Friday, December 11, 2020

At Play

 

This drawing is based on a sculpture of what I think is a cute little cosmic horror type of guy who seems to be filled with innocent glee at the sight of its favorite playground, which is of course a graveyard. The background for this is a scrap of paper from my printmaking class, college days almost twenty years ago now. I keep getting older. Here is the simplified color version-


More comic book style but lacking the nice textures. Here is the original sketch-

I keep trying to put in goofy looking moons and it never feels quite right. One day I'll make it work.
Here's the original sculpture-

That sculpture was also in the Happy Halloween image, looming in the background.

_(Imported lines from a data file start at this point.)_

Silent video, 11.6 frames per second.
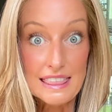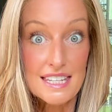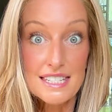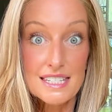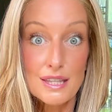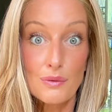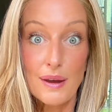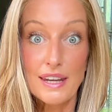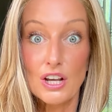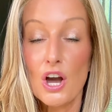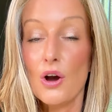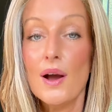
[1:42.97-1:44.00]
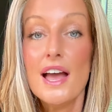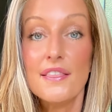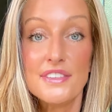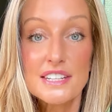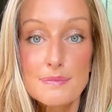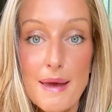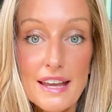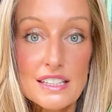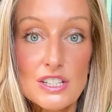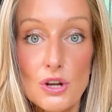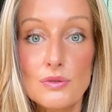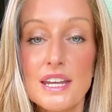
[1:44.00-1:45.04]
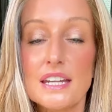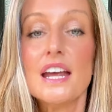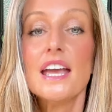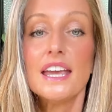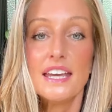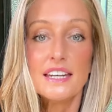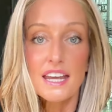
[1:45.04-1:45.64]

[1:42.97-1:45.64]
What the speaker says: this is the way to go. This bag is so neat. It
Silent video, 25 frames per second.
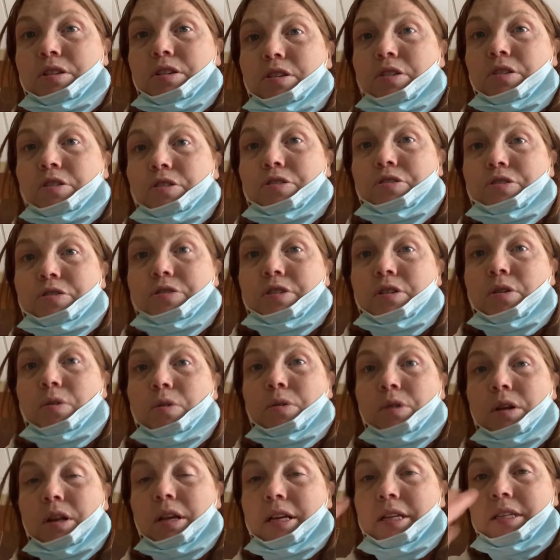you're
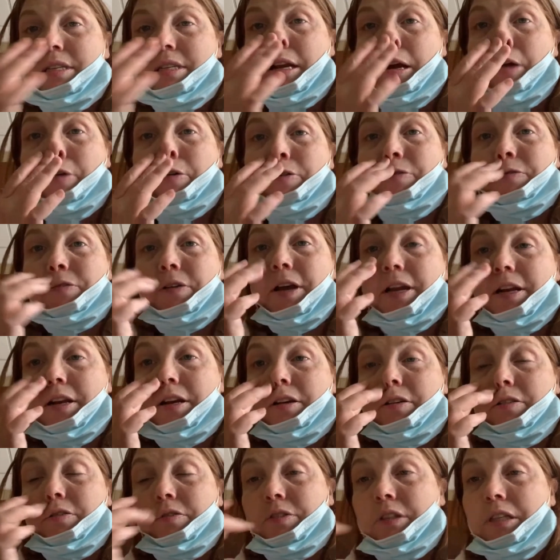totally terrified
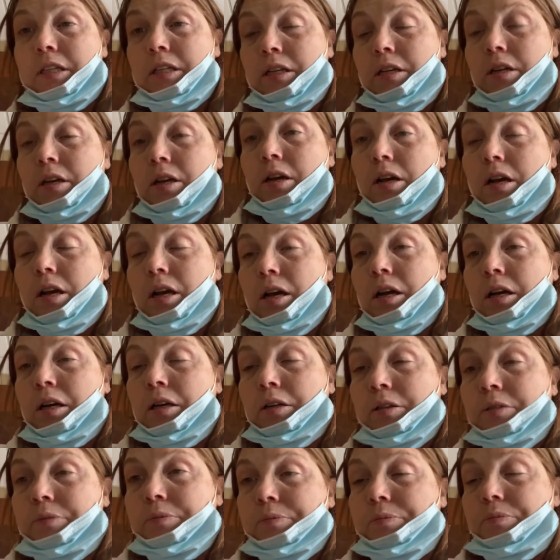of.
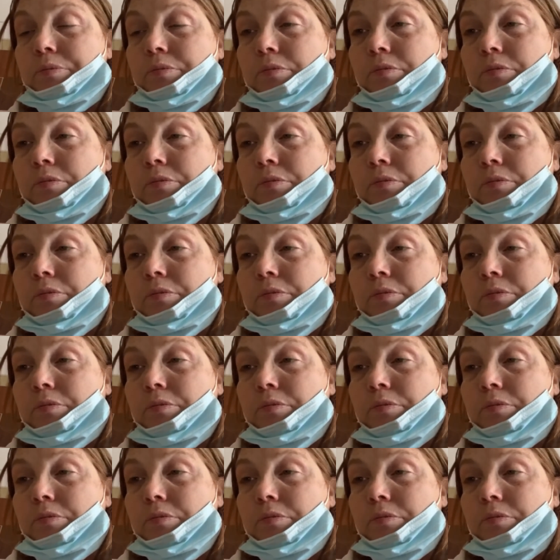I'm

Teepublic link for the drawing

Thursday, December 10, 2020

Strange Old Man


 Strange Old Man, felt pen and markers, scanned out of the inside cover of a sketchbook. Drawn after a Marvelous Misadventures of Flapjack binge a couple years ago.

Tuesday, December 8, 2020

The Bugs


This was a sketch for a watercolor that I ended up liking better than the painting itself, although I'll post that when it's finished too. I think I went a little overboard with the mark-making but this new brush pen looks really good on a paper with some tooth to it, which is kind of a shame since I decided that the images that may end up being for a calendar are all going to be on the same paper as "The Graveyard" which is a bit smoother... 


Here's the watercolor for comparison, my first watercolor ever. I did it on a primed canvas board that I found in Seagrave Studios, left over from someone who had moved out. Obviously I have no idea what I'm doing with watercolor, and I think the primer made it end up more like an acrylic painting anyway.